Behunin Canyon Zion Anchor Cleanup, Zion National Park, UT
Hadn't done Behunin for a few years. Kinda needed to, to check on the anchors and maybe fix the 2nd to last, which was a mess; and maybe add a high-water anchor for the last rap, out of the watercourse, since people seem to keep getting stuck up there. I hadn't done a canyon with my fellow Imlay employee and friend Shirlz, and we had fine weather, not so many orders to fill, and... why not! So off we went. In canyon, we ran into The Dude, who was soloing Behunin. He seemed OK, so he joined us, or, we joined him... First rap, I took the webbing off the Kelsey bolts, and got one of the bolts out, but the other would not come. We re-rigged the anchor on the left and rapped on down. Carefully measured at 100 feet. Next rap, removed lots of slings; replaced with one black sling. Next rap - same. Fourth rap had chains on em, seemed to be working there.
Further down, same story. Replace tat with new black 1" tubular. Repeat.
Had lunch. Avoided water.
At the second to last rappel - time to get to work. This rap has had two anchors. "Under the Rock" involves climbing down either side of a large boulder and hooking into the crazy stack of webbing under an arch under the boulder. The downclimb is not hard, but it does have 100 feet of exposure below it, so the easy downclimb tends to collect webbing for a handline. On this day, there was one, nice piece of webbing on the pinch, which I removed. Plus a big pile of webbing on the downclimb. The other rap is up top - a small tree and a bolt, which always have webbing that is too short, and which results in many stuck ropes. The webbing could be longer, but then the start is kinda awkward and scary, so people don't.

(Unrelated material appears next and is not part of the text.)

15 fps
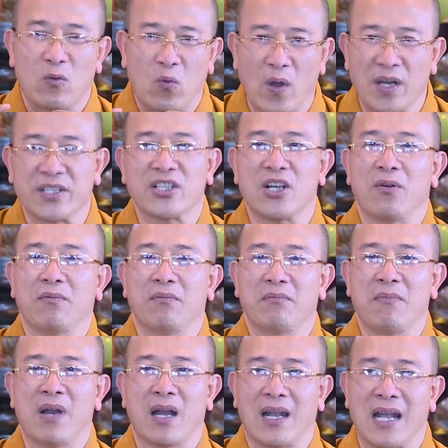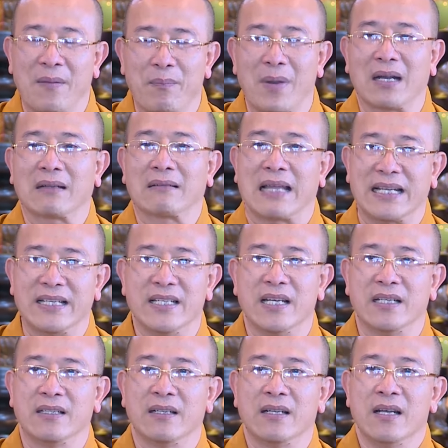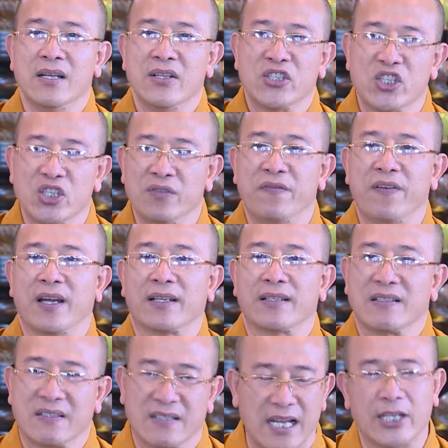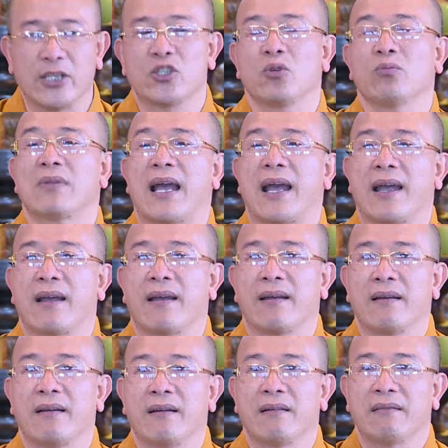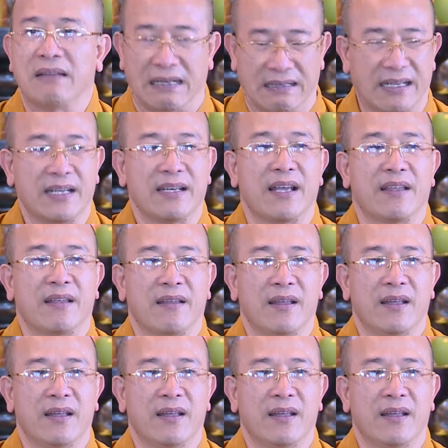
quan trọng mà các bậc thánh nhân chư phật dạy chúng ta đặt cái đấy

We found a good place atop the boulder, which would offer a clean pull and an easy start. Drilled two bolts, set up an anchor. While the Dude and Shirlz were setting that up, I rapped down and started on the lower one. I walked the ledge around to its end, where I could just find a line of rappel that would be totally outside the watercourse. I stepped over as far as I could, and picked a place for a bolt. And drilled, which took about 10 minutes. Not a good sign - holes usually take 20-30 minutes to drill. I put in a 1/2" bolt and tightened it up, and clipped myself in. I looked around for some better rock. Up down, over there, right here. Drilled another hole. Put another bolt in it, even worse than the first. Looked around further out, higher up... no go. Not working.
Oh well. These were good enough, right? Uh, well. I might rap off them NOW, but I would not rap off them a year from now. I pulled the bolts out best I could, tucked in my tail and headed back around the corner. The other two were just coming down from above. We rerigged the last anchor, rigged the ropes, went on down! Hiked out. Hopped on the bus. Back to town.